—Oh! monsieur! Ne dites pas cela! Un beau métier?… Vous voulez dire un métier de terreur et de mort… Un métier d'épouvante et de cauchemars… Tenez… Je ne vous suis rien, pourtant, faites-moi un plaisir… Prenez le train que vous voudrez, mais pas celui de 10 heures 50…

—Pourquoi? fis-je en souriant. Seriez-vous superstitieux?

—Je ne suis pas superstitieux… Je suis simplement le mécanicien qui conduisait le rapide 17 le jour de la catastrophe du 24 juillet 1894. Et, c'est un tel souvenir dans ma vie, que rien ne pourra jamais l'effacer de ma mémoire…

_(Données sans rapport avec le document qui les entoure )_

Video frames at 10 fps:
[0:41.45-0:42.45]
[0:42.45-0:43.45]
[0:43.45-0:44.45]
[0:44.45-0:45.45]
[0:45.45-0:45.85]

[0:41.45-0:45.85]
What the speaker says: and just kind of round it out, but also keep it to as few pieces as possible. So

Nous étions partis de la gare de Lyon à l'heure réglementaire, et nous roulions depuis deux heures environ.—Il avait fait une journée étouffante.—Sur la plate-forme de la machine, malgré la vitesse considérable à laquelle nous marchions, l'air nous arrivait dans la figure, lourd, écoeurant. Un vrai temps d'orage, quoi…

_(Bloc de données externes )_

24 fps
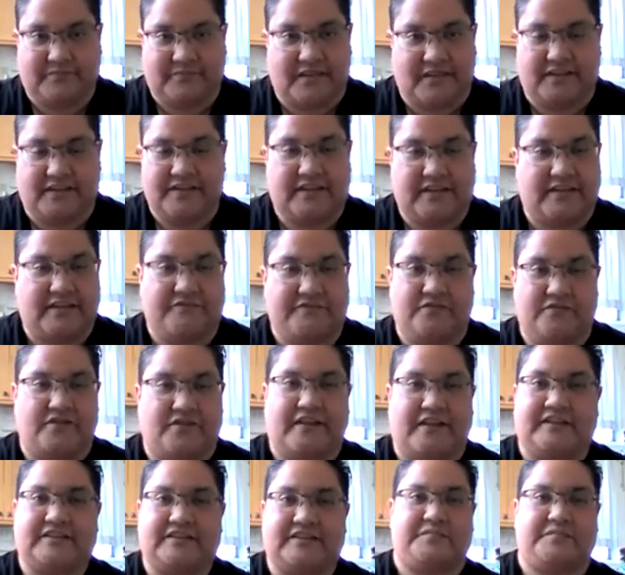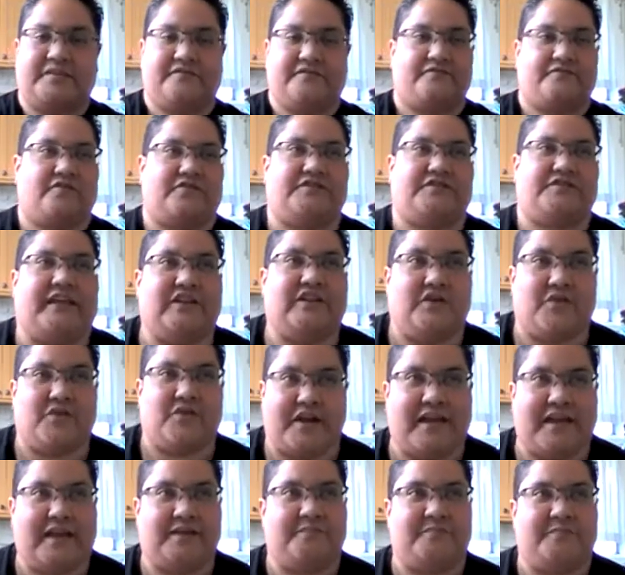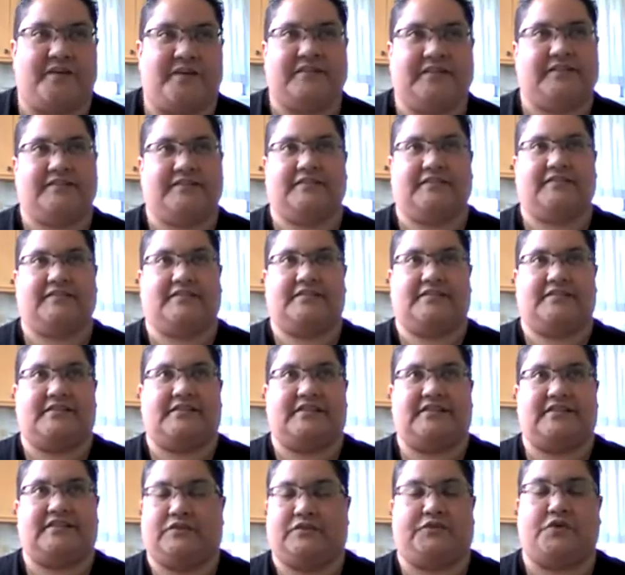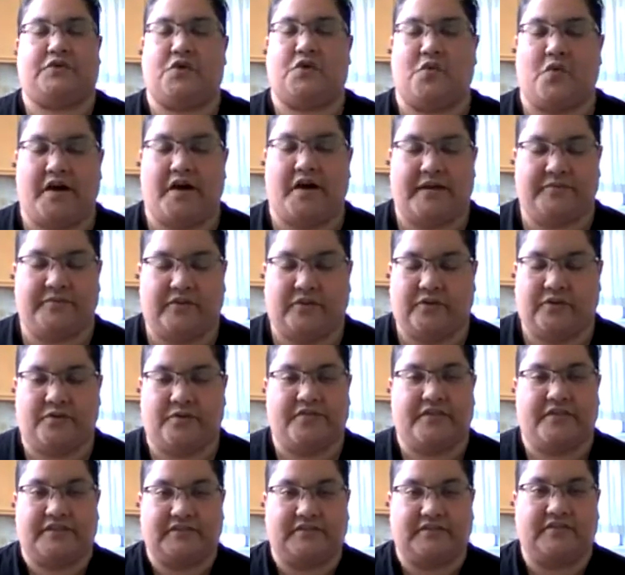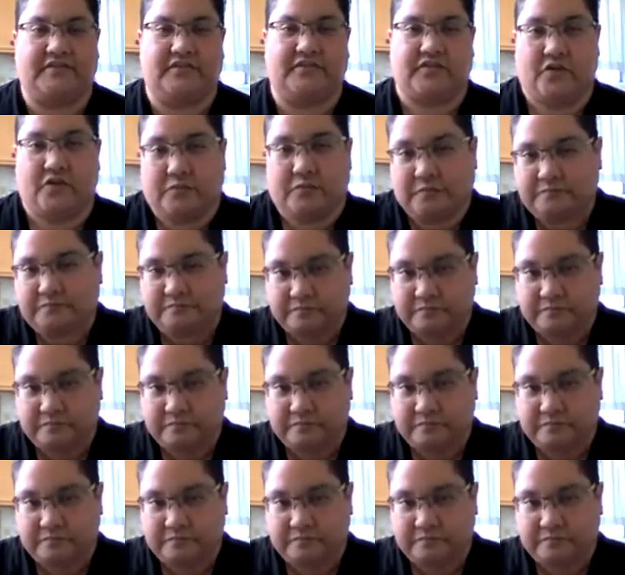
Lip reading: I can give you an estimate for 10 grand, but I still don't know why I'm doing this. So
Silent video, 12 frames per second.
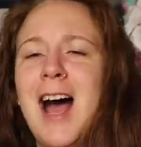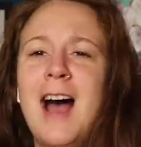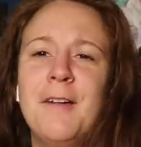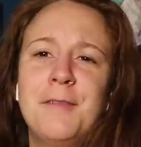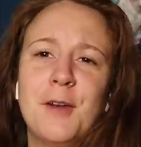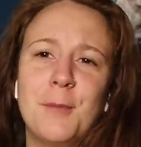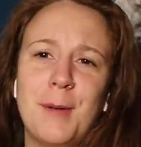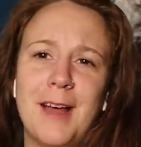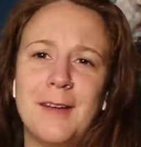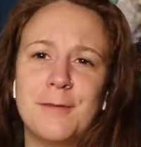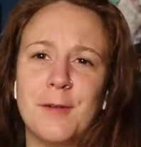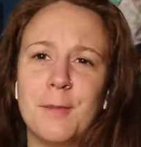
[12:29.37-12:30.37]
I feel
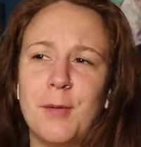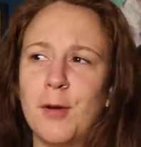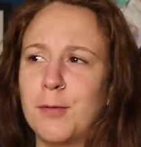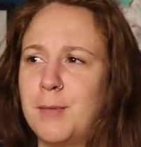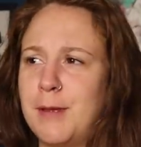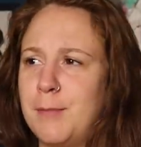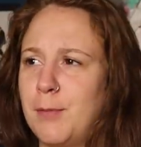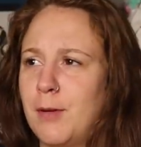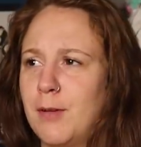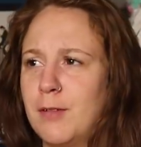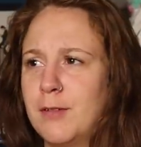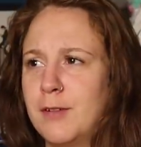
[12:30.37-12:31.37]
bad for both
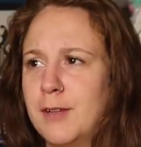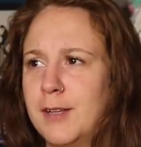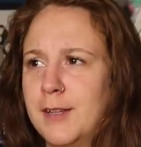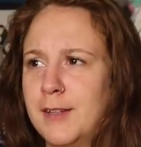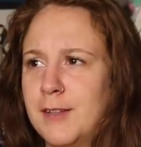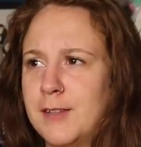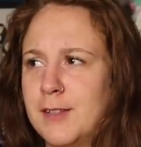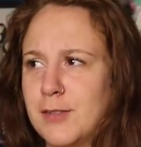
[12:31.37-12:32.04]
people in this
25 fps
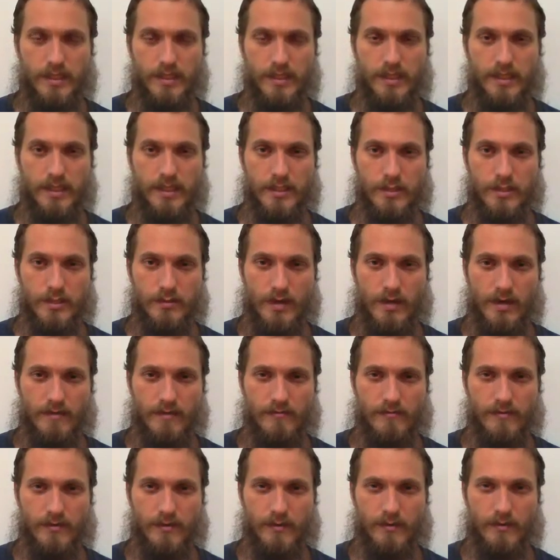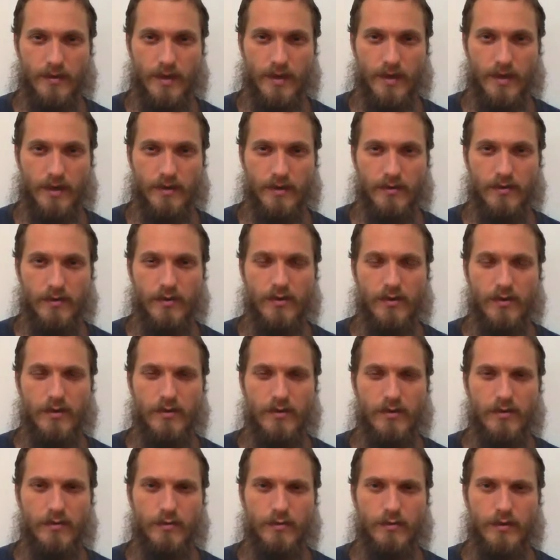and try to figure out,
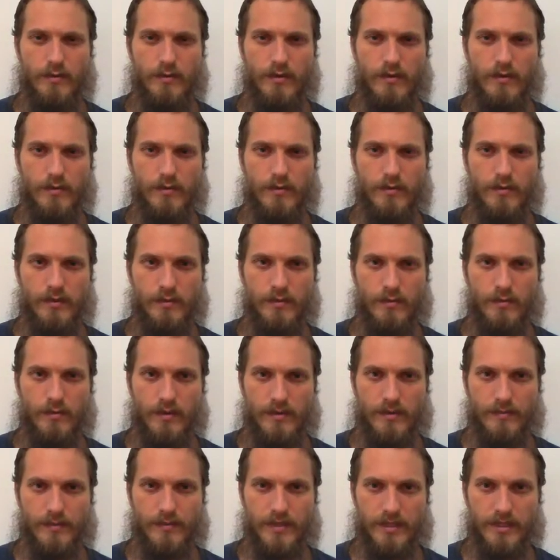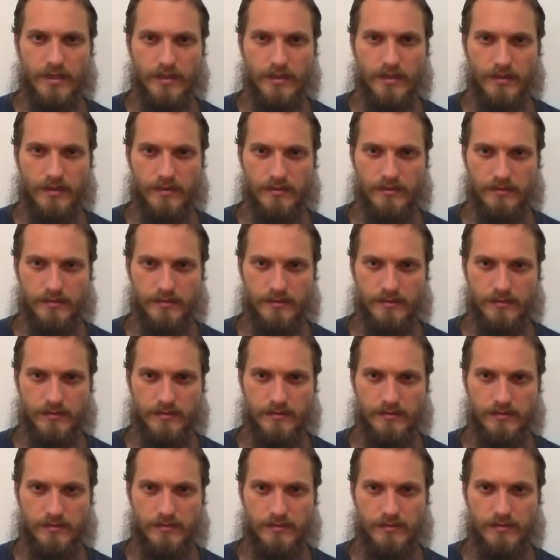where do I really want to be here?
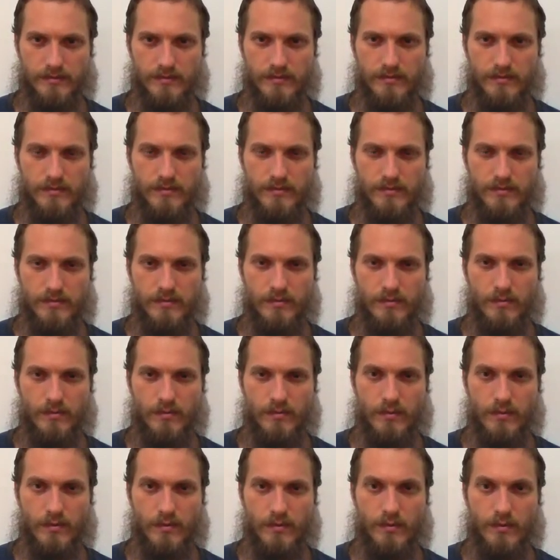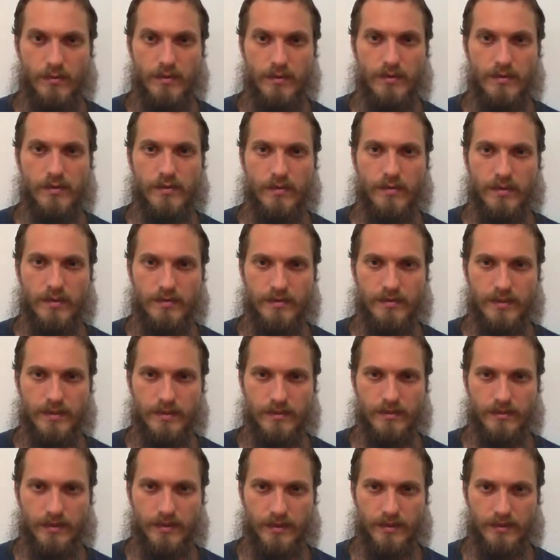What do I really want to be
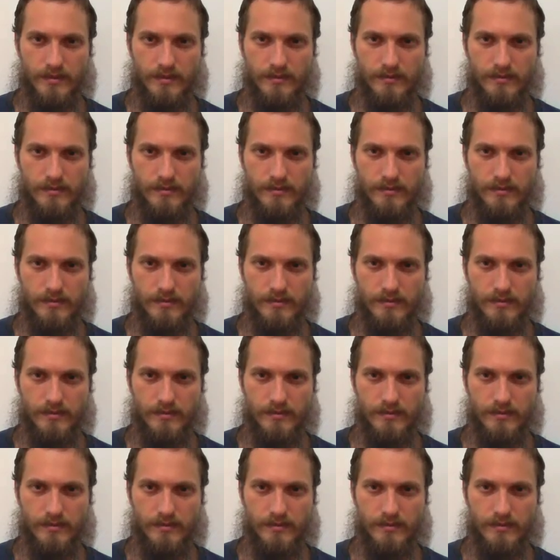doing?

Tout d'un coup, comme si l'on avait tourné le bouton d'une lampe électrique, tout s'éteignit dans le ciel. Plus une étoile. Plus de lune, et de grands éclairs qui rayaient la nuit d'une clarté si violente et si blanche, qu'après eux l'obscurité semblait aussi épaisse que de l'encre.

Je dis à mon chauffeur:

—Ça y est! Il va pleuvoir!

—Il ne sera que temps! C'est à n'y plus tenir dans cette fournaise. Par exemple, il faudra faire attention aux signaux.

—Pas peur! J'ouvre l'oeil!

Cela tonnait si fort que je n'entendais plus ni le fracas des roues, ni le souffle de la locomotive.